Sin embargo, tanto estruendo nocturno, no es más que el preludio del gran silencio invernal que está por venir, de las noches largas y la quietud de las heladas, de los días sobrios, de luz opaca y viento glaciar…

Flor de la Merendera pirenaica, “lirio de otoño”.

La Merendera pirenaica, también conocida en Navatejera como “lirio de otoño” o “campanita de campo”, florece a finales de septiembre principios de octubre, generalmente con las primeras lluvias otoñales y permanece florida hasta la próxima primavera, luego en verano las hojas desaparecen. 

Las flores, aunque suelen crecer en grupos, son solitarias. Tienen seis pétalos de color rosa-púrpura. El fruto es una cápsula con numerosas semillas que quedan a merced del viento o son arrastradas por el ganado, lo que favorece su dispersión. En el campo de Navatejera se la puede ver en el monte, en zonas pedregosas y umbrías y bajo encinas y otros arbustos, así como en praderíos.

Esta planta también se la conoce con el nombre común de “sementera”, pues su floración indica que es tiempo de sembrar las cosechas del año próximo. Hay que recordar que esta planta es tóxica, muy similar al azafrán silvestre.

Rosal silvestre con su fruto, el “escaramujo” o “tapaculos”. Mediados de octubre.

Majolinos y brunos, un auténtico manjar para las aves en otoño.

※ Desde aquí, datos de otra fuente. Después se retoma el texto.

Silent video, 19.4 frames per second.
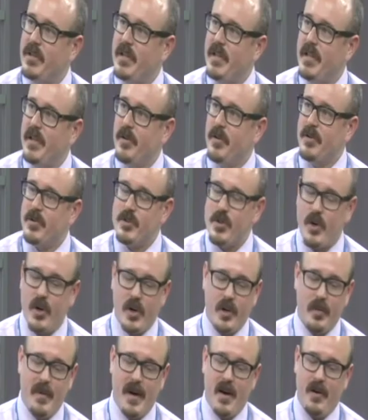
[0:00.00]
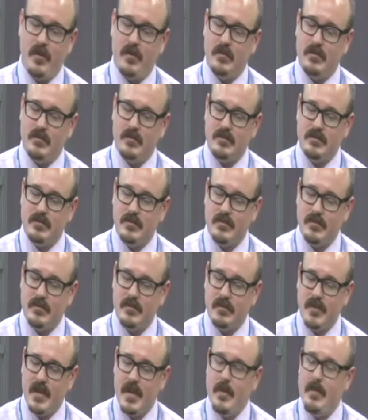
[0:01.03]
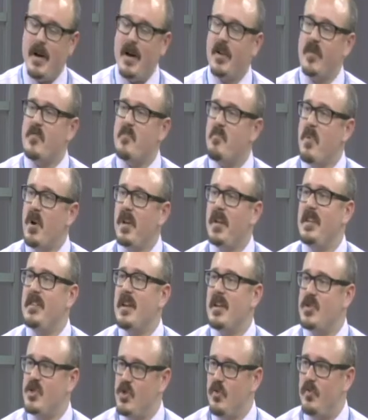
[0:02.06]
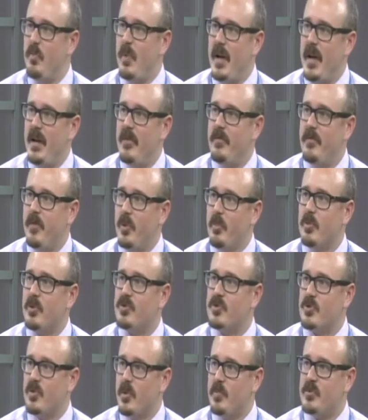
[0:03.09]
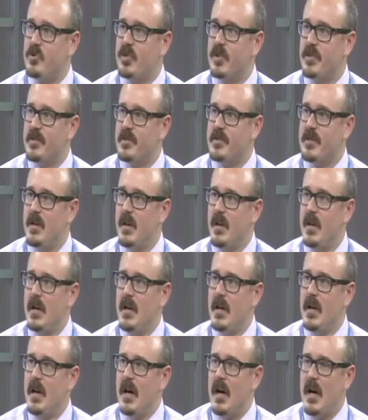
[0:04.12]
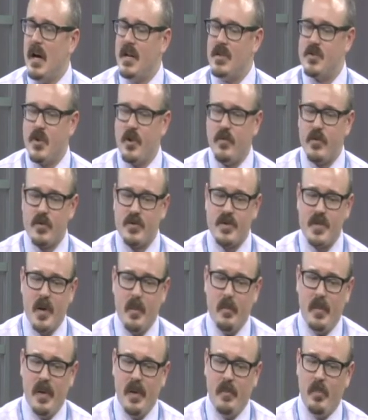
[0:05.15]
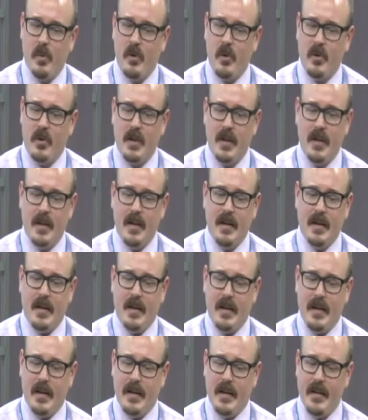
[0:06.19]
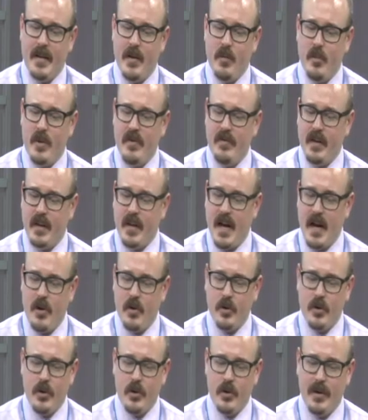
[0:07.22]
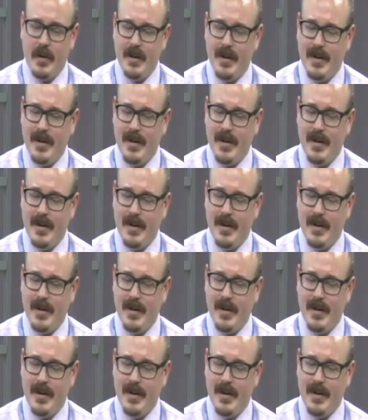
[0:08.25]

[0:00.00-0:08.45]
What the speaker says: the year. It's all about the amount of money that you've paid for prescriptions. So for some people that we've encountered,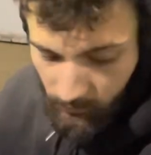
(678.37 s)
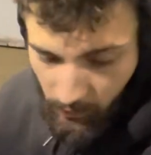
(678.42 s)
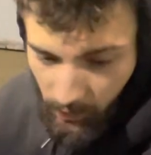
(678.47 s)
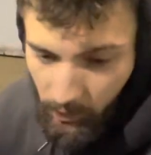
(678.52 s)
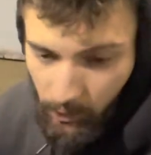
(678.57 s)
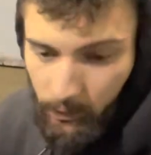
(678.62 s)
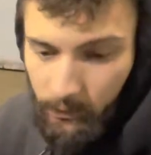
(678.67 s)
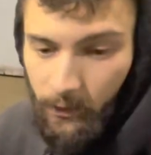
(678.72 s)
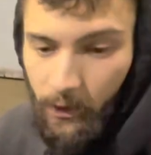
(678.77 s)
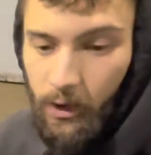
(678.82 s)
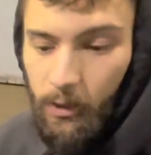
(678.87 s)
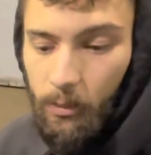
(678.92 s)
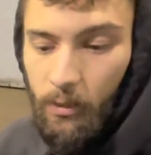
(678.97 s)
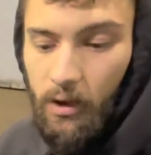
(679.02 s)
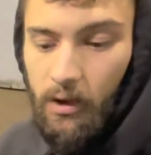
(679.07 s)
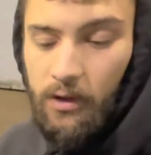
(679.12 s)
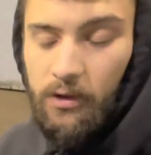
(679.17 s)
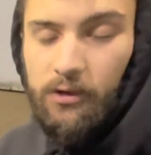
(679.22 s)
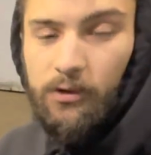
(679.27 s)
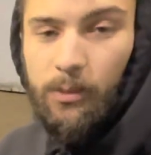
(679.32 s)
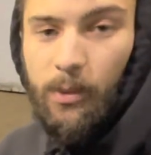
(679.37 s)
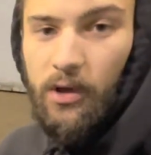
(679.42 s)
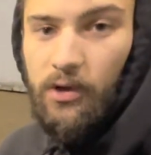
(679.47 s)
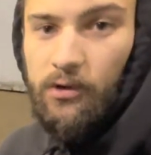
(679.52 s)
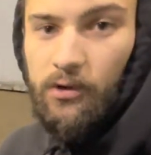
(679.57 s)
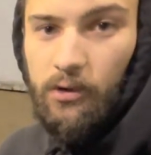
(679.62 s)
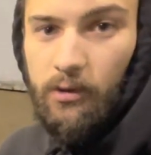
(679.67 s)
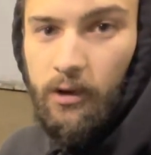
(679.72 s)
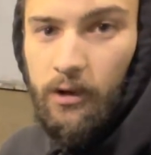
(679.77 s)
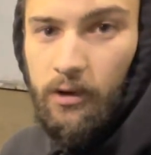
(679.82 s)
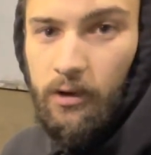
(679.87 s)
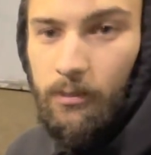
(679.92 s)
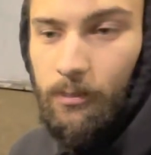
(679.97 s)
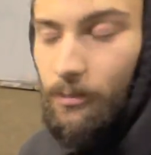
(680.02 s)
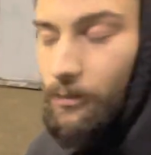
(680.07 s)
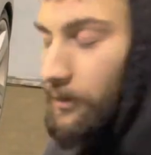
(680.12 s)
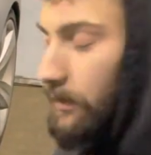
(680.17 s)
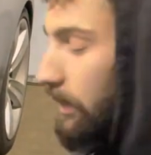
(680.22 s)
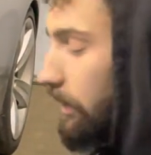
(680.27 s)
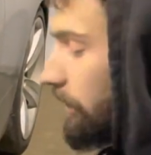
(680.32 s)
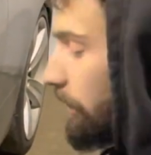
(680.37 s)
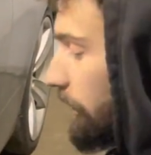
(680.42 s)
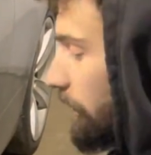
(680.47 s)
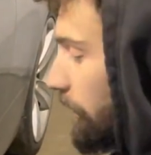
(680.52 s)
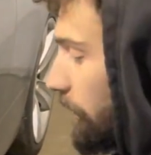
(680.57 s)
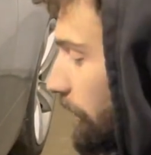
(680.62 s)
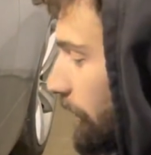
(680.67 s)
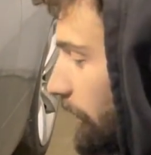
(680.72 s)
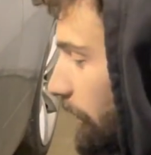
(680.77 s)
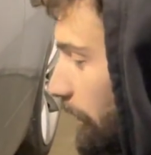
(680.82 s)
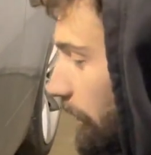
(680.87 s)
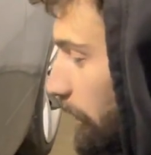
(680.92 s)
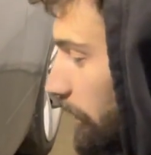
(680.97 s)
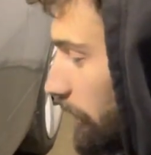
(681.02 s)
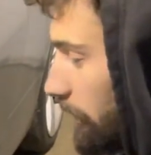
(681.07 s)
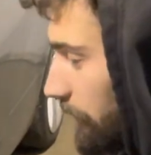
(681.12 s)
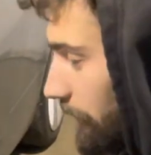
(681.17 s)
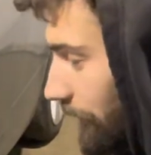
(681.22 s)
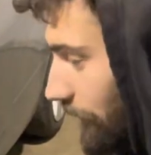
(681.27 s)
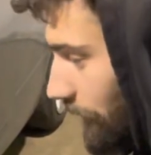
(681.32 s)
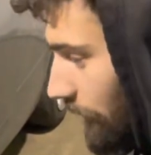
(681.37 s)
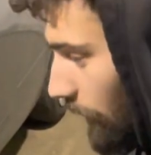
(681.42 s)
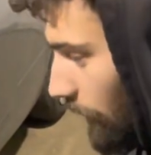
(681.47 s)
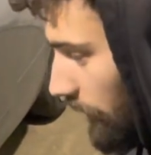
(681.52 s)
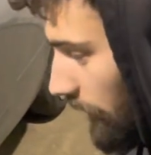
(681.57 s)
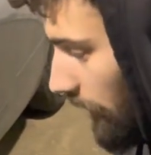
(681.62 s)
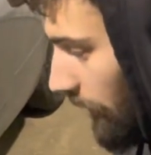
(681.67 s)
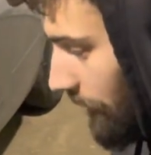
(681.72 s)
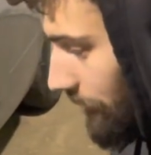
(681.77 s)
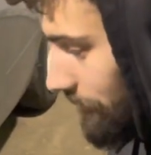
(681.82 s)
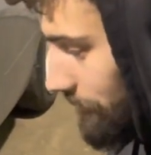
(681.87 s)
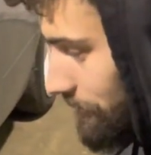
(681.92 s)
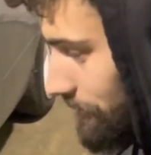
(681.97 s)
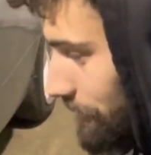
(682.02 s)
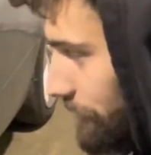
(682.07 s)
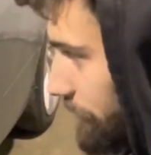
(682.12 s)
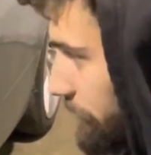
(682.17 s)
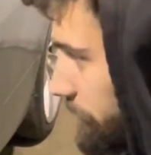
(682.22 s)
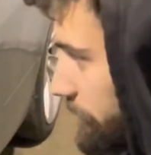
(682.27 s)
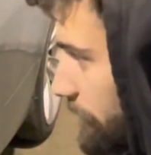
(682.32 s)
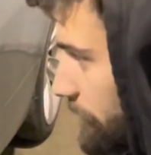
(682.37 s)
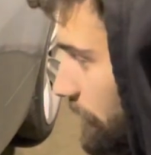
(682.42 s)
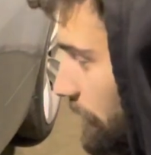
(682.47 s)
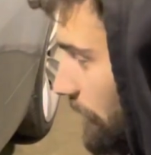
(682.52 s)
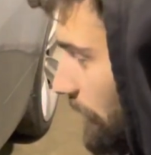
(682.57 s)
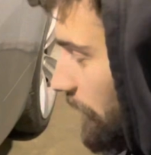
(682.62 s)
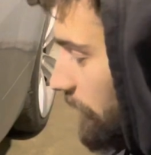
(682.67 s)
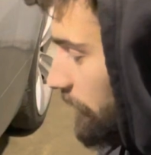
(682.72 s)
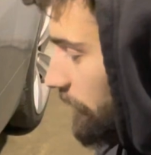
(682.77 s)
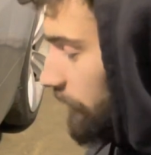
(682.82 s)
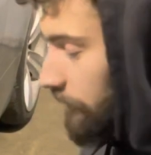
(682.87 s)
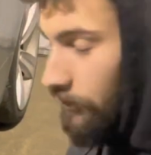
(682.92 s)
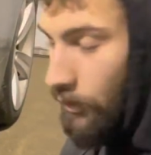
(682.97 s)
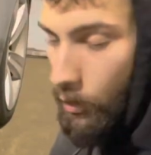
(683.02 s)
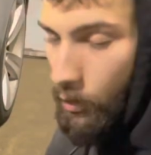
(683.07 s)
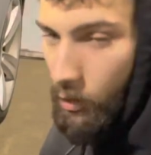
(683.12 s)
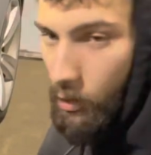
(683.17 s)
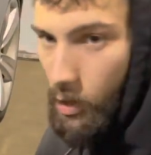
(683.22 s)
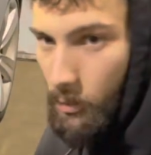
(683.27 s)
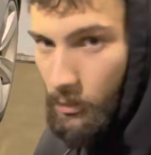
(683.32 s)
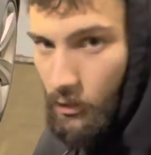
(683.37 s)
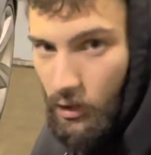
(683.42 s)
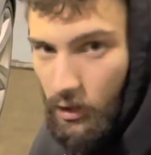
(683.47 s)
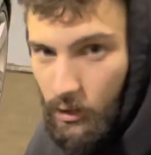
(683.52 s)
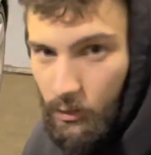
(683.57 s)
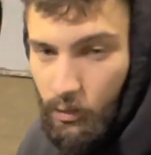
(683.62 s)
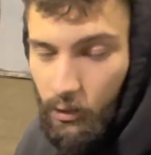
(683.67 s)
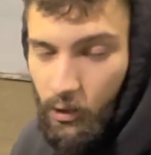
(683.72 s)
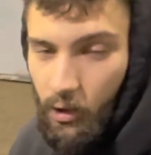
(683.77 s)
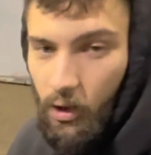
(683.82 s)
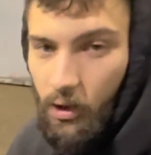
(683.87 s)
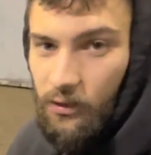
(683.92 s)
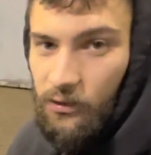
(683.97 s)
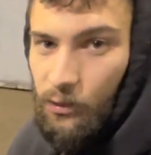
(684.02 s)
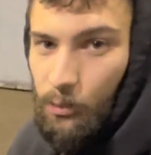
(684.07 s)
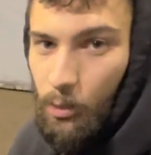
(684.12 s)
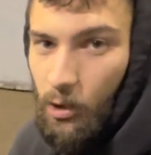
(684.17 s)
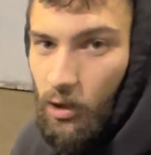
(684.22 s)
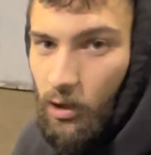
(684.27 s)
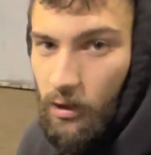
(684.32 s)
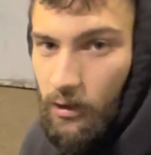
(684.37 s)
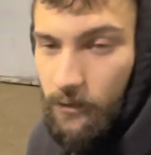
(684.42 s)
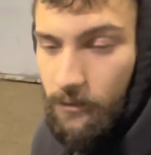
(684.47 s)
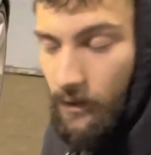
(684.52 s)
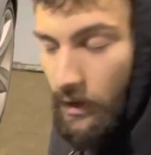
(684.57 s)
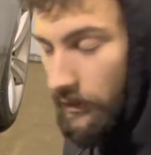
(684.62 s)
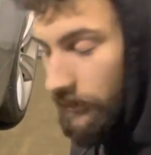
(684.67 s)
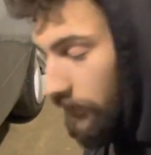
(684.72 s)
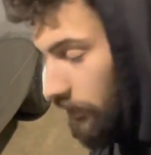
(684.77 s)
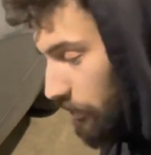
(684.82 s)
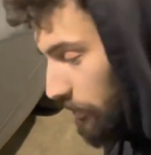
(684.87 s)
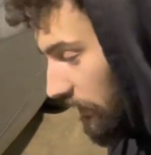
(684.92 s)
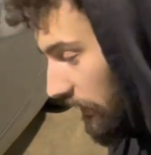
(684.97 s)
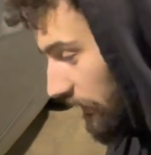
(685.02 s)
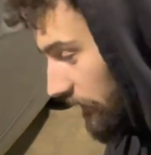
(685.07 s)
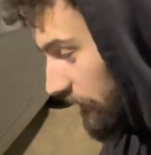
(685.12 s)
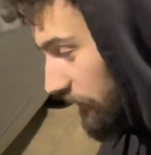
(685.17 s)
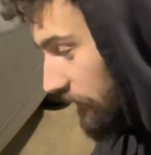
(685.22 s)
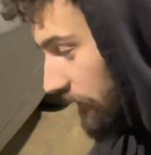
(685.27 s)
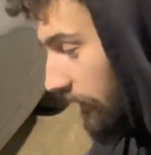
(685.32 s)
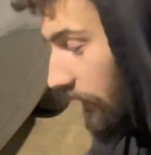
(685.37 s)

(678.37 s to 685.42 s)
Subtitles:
I will find my spacer later. So yeah, this whole upgrade will cost you probably like $500.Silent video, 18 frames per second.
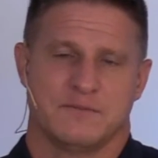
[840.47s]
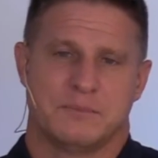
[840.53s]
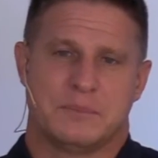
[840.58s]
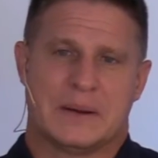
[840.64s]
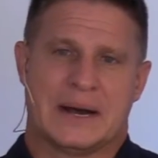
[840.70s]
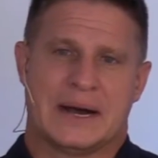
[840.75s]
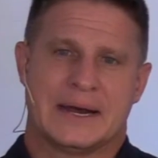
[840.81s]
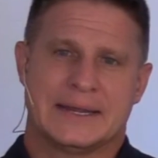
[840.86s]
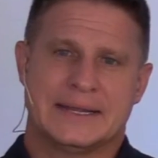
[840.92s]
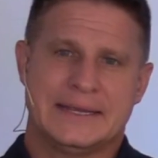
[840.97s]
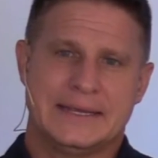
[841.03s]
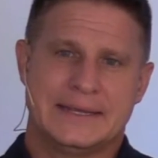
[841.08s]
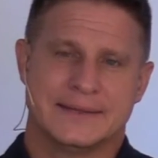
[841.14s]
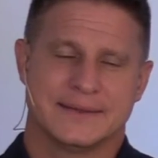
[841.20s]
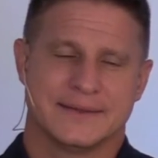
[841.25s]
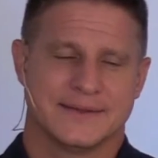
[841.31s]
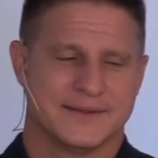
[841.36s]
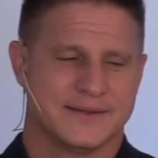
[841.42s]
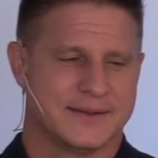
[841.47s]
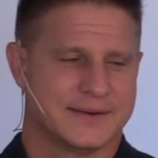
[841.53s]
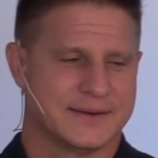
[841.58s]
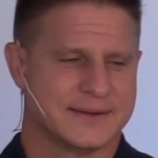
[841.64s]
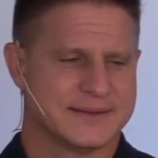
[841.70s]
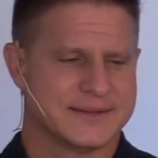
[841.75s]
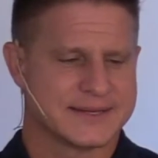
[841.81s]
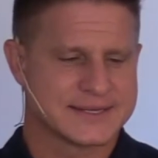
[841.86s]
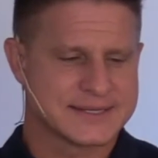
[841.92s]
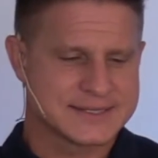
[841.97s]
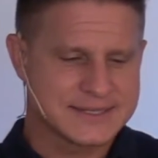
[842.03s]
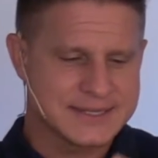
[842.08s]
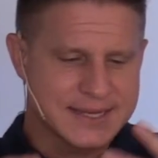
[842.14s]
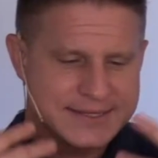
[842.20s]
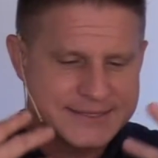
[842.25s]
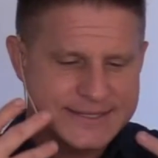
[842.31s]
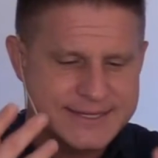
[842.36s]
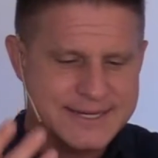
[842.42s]
body, the
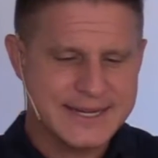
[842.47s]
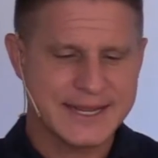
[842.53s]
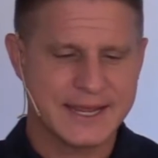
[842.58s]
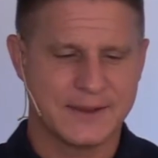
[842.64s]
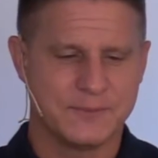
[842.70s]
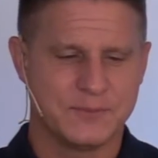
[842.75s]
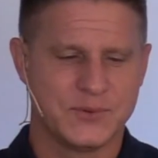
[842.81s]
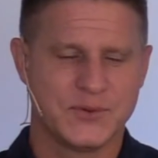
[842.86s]
cleansing and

En la apariencia de los inicios otoñales todo parece igual, pero todo ha cambiado. En los días despejados, los cielos son más profundos, de un azul más intenso, como si los hubieran deshollinado. Las noches se enfrían antes y el aire se vuelve más fino. 

El cambio se nota. Ahora los arbustos están llenos de frutos rojos y violáceos: majolinos, brunos, moras, frambuesas, escaramujos y otros muchos brotan en el mejor momento, cuando las aves y el resto de animales silvestres necesitan acumular grasa para pasar el largo invierno, unos prefieren la pulpa del fruto, dulce y nutritiva, otros como los jilgueros prefieren las semillas, auténticos concentrados de energía. 

También los olores de la vegetación reseca del verano han dado paso a los aromas del otoño. La humedad del aire ha destapado los tarros de las esencias y ahora, con el aire más fino, los olores se propagan con más facilidad por el campo.

El otoño en el campo de Navatejera es sin duda un placer para los sentidos, una estación que invita a contemplar el paisaje antes de que el gélido viento invernal se lleve sus colores y el campo vuelva a palidecer.